◆ **TO DO**
Tally the lines below that contain the word "video", and give only that number.
--------------------------------------------------
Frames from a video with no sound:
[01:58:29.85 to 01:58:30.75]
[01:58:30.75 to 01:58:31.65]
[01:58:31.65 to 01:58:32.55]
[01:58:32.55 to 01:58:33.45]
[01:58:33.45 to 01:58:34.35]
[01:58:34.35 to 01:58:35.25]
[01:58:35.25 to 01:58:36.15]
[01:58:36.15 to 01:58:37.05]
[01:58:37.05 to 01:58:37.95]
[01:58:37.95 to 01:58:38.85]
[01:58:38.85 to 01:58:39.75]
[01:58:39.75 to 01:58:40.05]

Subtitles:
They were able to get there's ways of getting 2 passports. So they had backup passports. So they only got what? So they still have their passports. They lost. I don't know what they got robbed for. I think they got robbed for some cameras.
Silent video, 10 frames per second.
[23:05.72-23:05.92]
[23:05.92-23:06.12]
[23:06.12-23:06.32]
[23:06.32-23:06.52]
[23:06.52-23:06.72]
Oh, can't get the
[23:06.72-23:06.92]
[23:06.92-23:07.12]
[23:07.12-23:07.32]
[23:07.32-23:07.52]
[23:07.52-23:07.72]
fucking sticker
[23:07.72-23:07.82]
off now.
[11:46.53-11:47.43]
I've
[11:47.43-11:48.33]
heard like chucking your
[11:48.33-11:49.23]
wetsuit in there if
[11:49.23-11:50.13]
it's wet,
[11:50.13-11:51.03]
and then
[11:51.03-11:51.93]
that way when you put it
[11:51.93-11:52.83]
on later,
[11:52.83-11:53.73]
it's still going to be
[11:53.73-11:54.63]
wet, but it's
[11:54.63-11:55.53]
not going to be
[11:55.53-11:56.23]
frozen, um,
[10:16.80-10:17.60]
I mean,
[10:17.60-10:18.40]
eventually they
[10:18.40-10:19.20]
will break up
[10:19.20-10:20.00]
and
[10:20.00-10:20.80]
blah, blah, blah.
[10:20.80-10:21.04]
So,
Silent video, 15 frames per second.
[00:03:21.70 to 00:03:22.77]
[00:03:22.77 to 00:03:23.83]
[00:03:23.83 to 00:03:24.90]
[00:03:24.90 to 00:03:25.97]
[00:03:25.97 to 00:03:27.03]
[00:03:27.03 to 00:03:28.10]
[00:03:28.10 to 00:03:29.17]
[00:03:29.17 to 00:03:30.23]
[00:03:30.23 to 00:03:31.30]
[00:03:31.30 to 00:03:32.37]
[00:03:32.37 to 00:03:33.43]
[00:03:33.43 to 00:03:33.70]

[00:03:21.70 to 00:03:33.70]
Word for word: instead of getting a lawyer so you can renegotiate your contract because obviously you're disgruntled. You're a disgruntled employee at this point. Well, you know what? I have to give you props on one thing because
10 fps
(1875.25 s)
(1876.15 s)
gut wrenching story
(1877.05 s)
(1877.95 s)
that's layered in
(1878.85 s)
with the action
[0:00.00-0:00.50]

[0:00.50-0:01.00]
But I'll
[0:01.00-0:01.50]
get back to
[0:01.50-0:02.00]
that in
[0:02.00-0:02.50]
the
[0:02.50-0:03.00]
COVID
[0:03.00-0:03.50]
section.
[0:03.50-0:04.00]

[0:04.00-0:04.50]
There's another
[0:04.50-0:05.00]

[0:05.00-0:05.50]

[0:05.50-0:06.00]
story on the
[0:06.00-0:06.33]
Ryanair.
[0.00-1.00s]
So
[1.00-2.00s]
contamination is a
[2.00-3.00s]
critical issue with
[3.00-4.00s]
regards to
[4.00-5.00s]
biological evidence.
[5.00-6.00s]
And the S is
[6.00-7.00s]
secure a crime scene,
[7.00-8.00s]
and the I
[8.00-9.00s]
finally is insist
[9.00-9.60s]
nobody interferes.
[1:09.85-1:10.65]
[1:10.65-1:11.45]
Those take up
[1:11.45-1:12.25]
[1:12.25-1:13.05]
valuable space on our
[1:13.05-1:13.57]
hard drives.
--------------------------------------------------
◆ **RESPONSE TO THIS TASK**
3